I knew it was time to call it quits pretty early when seeing that nailing myself to the cross wouldn't affect change but hung on for two years. I was able to help a few people along the way by shielding them from the bullpen and the drama and giving some good career development opportunities. Let's face it: my peers in the leadership circle were long burned out, and I was quickly becoming so myself.
I have nothing but respect for the founders. They had their work cut out for them. Never asked a whole lot from them but they gave it their sincere all when I did. Maybe a learning opportunity for them would be having someone in their steed who was less conflict averse who could have helped referee the discord.
If anything, I wanted to caution folks to not be under any illusions with respect to SoundCloud's organizational and personnel context and work environment in Berlin. Everybody held it up as a panacea, which it sadly wasn't. Irrational exuberance is dangerous.
That's true. I only realised it later. My bad.

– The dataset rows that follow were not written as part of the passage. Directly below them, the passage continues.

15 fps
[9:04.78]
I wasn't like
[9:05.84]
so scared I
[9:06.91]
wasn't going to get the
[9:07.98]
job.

The backlash which is emerging now are really a products of pent up frustration. SoundCloud was never able to develop a culture which resolved differences. Lots of acquiescence, lots of political assassinations but no mechanism for reconciliation. That's where I point my finger at least.
when conflict cannot be meaningfully reconciled the whole system tumbles apart.
fwiw my critique focuses less on specific disagreements but the overall culture. i personally observed more innocent people eaten by this angry machine than necessary. that machine can't be the sole reason the company finds itself in this position today but friction from discord can't help an already uphill battle.
lesson number one: the no asshole rule is inviolable.
Maneuvering is a far better less inflammatory word here. Nobody died from disagreement working at soundcloud.
What were the unintended negative side-effects?
as i said they don't bear sole responsibility but rather signified the problem for the impunity of being able to break the no asshole rule. other immature apples spoiled the basket as well. plenty of innocent people suffered. none deserved that. burnout is evil. i hope we have all learned our lessons and become better people.
I think every nationality represented in the company gave a good contribution to make the place both good and bad.
I can't say the Brazilians there were an issue, but I can see how some folks, especially in the infrastructure team, wouldn't like them.
I personally had a lot more issues with German people, both in the company and outside of it, to be honest.
By being a director and having this sort of blaming outlook on other people, you most likely have a good share of responsibility for the downfall of the company.
If I sound angry, it was because I sacrificed a lot of time, energy, and giving up a good life I had in other city for taking the job. Worse was realizing how much of a lost opportunity all of it was. We could have achieved more had we more trust and decency.
If you're looking for examples, consider scouring the annals of the web for "shit Soundclouders say" - a Tumblr feed of leaked statements from our colleagues. I don't know who put that together, but it certainly didn't help the trust or maturity aspects of day to day work. To give an example of the shit posted on their, English was a second language for the majority of us at the company. There was a fair bit of mockery for peculiarities about how people wrote in their second tongue - among memorable immature tantrums recorded on the Tumblr. Do you see where I am going?
I bear responsibility for not being more persuasive. I tried to get this damn Tumblr deleted but couldn't. Nobody cared - especially because it predated me and them. Everybody accepted that immaturity as a given.